#### Provided records

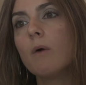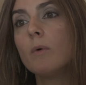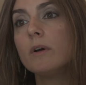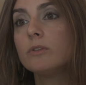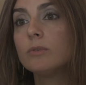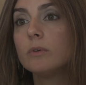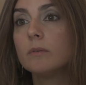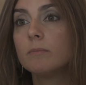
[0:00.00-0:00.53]

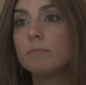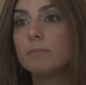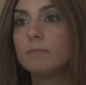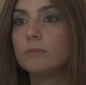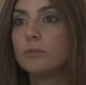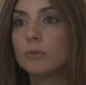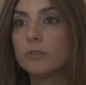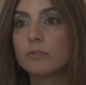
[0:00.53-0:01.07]
went to a
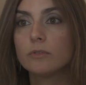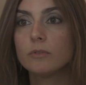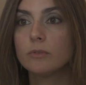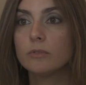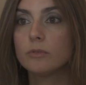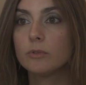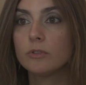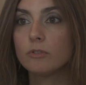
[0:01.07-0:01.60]

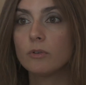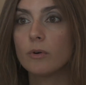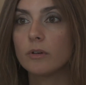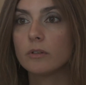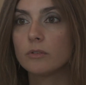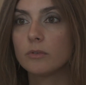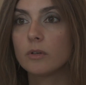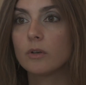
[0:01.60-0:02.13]
store,
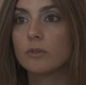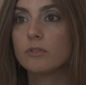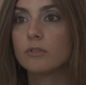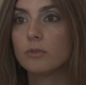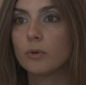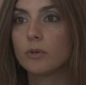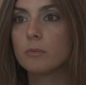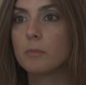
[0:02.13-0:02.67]
to the closest
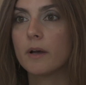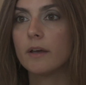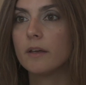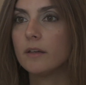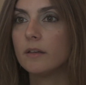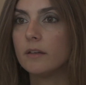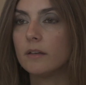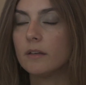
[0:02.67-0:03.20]
store, to
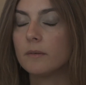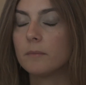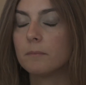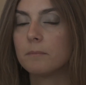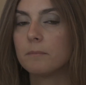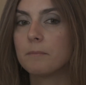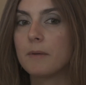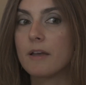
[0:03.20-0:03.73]
buy
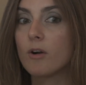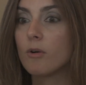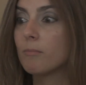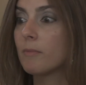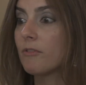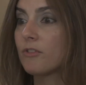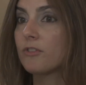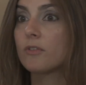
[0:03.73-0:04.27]

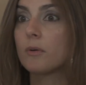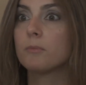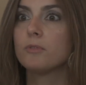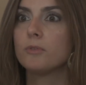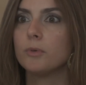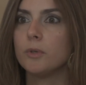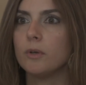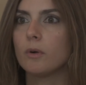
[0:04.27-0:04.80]
my first home
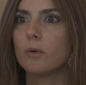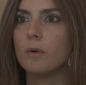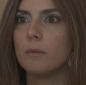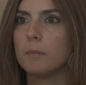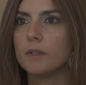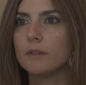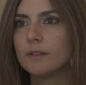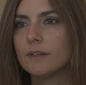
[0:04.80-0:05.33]
studio
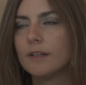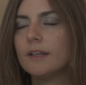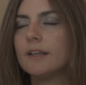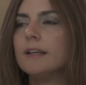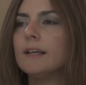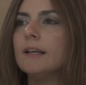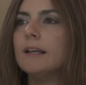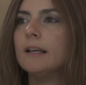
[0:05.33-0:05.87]
equipment.
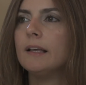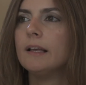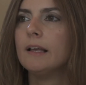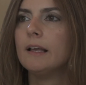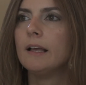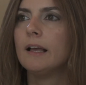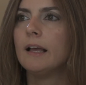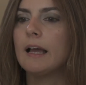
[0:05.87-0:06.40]

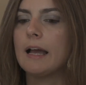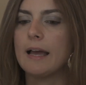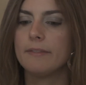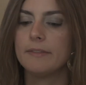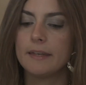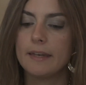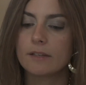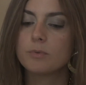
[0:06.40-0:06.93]
And
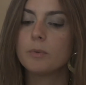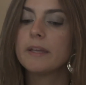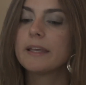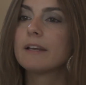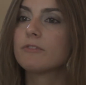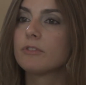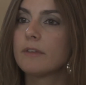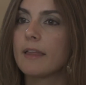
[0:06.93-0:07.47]
the next weekend
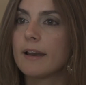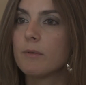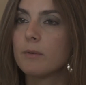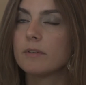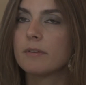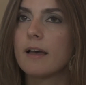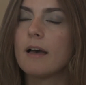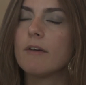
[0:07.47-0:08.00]
after that, I
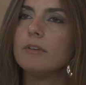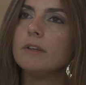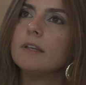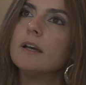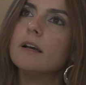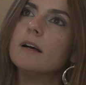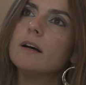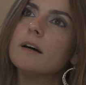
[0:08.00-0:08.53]
was having
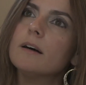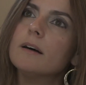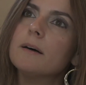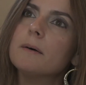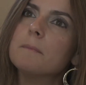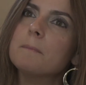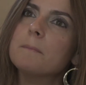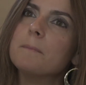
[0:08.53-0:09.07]

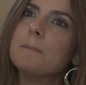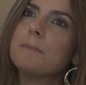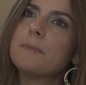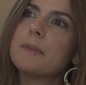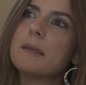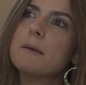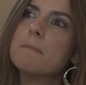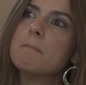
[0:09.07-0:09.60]

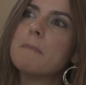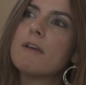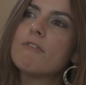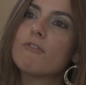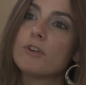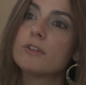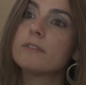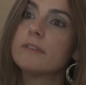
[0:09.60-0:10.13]
my
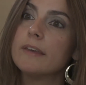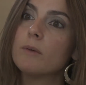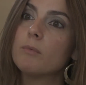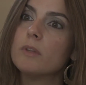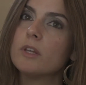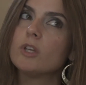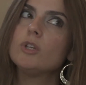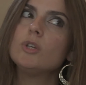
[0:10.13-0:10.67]
first gig
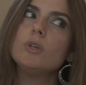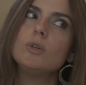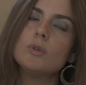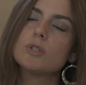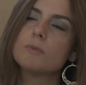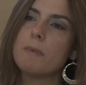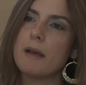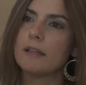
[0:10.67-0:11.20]
with a
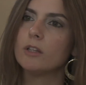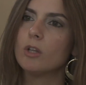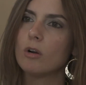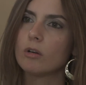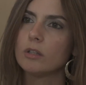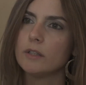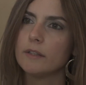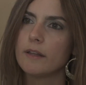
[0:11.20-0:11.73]
huge band
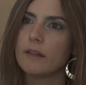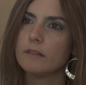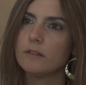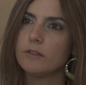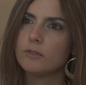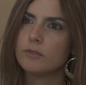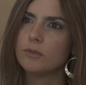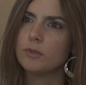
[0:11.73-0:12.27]
locally that used to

########

◆ How to complete this task ◆
Where pictures appear in the records, leave them out; output everything else exactly.

◆ Written response ◆
[0:00.00-0:00.53]

[0:00.53-0:01.07]
went to a
[0:01.07-0:01.60]

[0:01.60-0:02.13]
store,
[0:02.13-0:02.67]
to the closest
[0:02.67-0:03.20]
store, to
[0:03.20-0:03.73]
buy
[0:03.73-0:04.27]

[0:04.27-0:04.80]
my first home
[0:04.80-0:05.33]
studio
[0:05.33-0:05.87]
equipment.
[0:05.87-0:06.40]

[0:06.40-0:06.93]
And
[0:06.93-0:07.47]
the next weekend
[0:07.47-0:08.00]
after that, I
[0:08.00-0:08.53]
was having
[0:08.53-0:09.07]

[0:09.07-0:09.60]

[0:09.60-0:10.13]
my
[0:10.13-0:10.67]
first gig
[0:10.67-0:11.20]
with a
[0:11.20-0:11.73]
huge band
[0:11.73-0:12.27]
locally that used to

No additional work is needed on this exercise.